### PROBLEM REQUIREMENTS
Only the lines with the string "says" are needed; return each of them from the entries below.

### PROVIDED INFORMATION

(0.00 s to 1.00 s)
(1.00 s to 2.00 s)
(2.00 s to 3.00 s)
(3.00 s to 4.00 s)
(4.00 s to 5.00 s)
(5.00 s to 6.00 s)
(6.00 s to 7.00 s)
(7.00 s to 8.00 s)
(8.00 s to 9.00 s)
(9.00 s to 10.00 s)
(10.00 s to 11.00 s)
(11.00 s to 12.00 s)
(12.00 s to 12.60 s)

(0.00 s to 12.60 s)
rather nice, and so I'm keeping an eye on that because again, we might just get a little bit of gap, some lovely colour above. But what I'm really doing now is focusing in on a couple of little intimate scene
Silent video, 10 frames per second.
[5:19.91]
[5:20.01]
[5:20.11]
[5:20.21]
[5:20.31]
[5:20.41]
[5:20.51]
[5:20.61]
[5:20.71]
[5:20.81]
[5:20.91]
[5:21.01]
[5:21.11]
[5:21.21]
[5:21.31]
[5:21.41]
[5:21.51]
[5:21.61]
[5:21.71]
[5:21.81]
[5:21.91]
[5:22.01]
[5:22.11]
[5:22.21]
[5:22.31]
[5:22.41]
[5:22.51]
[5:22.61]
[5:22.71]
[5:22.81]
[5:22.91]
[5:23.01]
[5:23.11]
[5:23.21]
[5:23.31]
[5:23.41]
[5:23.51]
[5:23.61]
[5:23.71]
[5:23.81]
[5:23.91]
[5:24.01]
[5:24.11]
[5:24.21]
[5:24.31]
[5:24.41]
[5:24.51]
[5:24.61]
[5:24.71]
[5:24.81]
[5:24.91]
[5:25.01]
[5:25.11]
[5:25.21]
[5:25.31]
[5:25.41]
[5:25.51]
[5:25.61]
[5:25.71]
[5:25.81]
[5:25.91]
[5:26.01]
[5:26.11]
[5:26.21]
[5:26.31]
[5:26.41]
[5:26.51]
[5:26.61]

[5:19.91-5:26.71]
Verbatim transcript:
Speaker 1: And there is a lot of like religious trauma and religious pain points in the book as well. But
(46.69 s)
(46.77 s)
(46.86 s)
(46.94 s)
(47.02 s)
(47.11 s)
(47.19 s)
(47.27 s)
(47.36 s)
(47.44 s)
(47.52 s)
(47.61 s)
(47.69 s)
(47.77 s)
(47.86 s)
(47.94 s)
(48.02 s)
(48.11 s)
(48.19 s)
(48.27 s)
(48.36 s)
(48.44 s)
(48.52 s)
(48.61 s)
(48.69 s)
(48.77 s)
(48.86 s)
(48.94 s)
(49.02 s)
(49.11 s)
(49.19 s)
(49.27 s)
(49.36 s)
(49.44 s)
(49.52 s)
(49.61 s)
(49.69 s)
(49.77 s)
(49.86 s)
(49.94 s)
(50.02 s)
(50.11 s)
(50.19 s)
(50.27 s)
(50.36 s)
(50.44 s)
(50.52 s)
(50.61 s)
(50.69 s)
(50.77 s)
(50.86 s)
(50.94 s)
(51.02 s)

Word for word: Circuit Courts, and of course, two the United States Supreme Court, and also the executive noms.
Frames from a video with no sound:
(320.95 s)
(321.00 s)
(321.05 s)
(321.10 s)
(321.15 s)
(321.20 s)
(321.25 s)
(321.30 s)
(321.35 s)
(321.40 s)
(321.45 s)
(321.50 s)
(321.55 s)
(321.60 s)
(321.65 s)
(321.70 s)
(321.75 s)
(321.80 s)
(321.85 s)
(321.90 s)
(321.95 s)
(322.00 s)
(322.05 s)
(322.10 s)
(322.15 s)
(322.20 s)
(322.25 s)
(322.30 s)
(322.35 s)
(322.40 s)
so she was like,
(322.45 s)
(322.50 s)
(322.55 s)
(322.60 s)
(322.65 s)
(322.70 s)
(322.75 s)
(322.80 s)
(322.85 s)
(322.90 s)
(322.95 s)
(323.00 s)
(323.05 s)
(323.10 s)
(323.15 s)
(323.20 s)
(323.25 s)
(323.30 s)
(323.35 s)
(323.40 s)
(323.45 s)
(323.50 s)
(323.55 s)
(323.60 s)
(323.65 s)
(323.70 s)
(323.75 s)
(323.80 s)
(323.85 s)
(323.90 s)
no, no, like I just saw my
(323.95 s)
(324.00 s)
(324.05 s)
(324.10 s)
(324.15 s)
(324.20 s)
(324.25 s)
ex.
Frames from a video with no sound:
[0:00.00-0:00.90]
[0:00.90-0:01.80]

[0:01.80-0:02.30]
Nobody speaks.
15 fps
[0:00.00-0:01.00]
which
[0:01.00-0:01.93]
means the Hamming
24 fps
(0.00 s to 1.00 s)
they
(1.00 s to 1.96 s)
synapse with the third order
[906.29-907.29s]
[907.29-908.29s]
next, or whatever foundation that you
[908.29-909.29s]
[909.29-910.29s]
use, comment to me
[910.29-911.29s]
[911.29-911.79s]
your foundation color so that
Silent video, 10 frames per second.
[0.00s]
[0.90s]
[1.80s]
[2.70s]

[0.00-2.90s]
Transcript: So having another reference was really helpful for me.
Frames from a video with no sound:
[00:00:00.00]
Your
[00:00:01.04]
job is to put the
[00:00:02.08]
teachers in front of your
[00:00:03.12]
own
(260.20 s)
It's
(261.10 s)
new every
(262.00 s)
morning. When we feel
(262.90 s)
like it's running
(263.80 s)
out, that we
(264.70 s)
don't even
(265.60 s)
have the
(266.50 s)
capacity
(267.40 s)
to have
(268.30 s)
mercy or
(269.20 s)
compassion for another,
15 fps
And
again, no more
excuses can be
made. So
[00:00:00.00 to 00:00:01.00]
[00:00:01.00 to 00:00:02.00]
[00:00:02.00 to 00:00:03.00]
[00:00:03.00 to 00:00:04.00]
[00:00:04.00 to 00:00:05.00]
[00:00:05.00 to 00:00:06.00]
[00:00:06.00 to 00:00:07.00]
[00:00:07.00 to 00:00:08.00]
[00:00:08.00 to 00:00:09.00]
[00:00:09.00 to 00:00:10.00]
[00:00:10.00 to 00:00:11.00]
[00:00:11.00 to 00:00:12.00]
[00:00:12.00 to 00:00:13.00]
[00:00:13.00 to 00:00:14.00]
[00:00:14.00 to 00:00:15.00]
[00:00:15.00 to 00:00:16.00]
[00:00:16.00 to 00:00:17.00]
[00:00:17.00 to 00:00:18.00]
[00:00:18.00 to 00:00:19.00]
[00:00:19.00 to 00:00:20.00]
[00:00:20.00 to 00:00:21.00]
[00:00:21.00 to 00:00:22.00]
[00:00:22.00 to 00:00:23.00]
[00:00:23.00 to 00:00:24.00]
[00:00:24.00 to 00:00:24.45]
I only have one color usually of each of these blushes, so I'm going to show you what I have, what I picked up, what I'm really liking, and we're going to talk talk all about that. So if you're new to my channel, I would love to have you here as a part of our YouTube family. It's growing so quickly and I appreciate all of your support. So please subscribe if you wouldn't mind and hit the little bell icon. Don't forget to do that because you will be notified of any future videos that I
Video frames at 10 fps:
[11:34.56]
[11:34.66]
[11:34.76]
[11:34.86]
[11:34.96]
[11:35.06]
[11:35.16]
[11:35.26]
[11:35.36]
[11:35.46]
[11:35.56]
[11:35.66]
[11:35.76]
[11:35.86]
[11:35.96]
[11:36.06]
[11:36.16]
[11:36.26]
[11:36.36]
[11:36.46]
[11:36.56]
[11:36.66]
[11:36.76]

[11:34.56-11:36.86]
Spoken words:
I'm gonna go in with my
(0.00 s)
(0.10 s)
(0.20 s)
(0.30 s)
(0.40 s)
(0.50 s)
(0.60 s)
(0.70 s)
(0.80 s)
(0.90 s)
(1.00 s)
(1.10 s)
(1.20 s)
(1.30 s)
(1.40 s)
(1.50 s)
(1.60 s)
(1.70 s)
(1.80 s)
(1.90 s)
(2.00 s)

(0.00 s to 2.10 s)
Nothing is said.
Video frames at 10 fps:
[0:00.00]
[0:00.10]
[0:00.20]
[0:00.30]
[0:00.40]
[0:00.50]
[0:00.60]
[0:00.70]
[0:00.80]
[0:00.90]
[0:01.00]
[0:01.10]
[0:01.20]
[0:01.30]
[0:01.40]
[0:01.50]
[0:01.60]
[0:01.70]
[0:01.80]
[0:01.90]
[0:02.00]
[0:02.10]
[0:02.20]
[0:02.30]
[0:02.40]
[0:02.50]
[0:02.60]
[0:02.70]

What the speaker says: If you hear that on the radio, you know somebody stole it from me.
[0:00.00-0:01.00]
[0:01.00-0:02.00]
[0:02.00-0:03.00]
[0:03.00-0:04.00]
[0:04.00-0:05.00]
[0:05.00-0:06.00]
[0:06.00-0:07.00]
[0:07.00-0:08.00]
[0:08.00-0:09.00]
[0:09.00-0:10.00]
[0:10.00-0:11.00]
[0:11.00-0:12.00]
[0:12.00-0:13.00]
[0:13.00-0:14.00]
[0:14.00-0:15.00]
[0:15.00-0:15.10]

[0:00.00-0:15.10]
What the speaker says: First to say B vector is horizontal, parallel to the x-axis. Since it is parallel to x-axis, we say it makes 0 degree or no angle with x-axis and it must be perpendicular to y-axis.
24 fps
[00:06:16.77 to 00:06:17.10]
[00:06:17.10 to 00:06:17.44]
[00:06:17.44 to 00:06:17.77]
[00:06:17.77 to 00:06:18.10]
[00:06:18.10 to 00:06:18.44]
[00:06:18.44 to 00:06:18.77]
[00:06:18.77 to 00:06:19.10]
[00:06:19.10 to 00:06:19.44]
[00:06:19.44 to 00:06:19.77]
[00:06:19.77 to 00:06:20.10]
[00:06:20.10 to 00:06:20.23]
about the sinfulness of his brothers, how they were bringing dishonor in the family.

### OUTPUT OF THE TASK
What the speaker says: If you hear that on the radio, you know somebody stole it from me.
What the speaker says: First to say B vector is horizontal, parallel to the x-axis. Since it is parallel to x-axis, we say it makes 0 degree or no angle with x-axis and it must be perpendicular to y-axis.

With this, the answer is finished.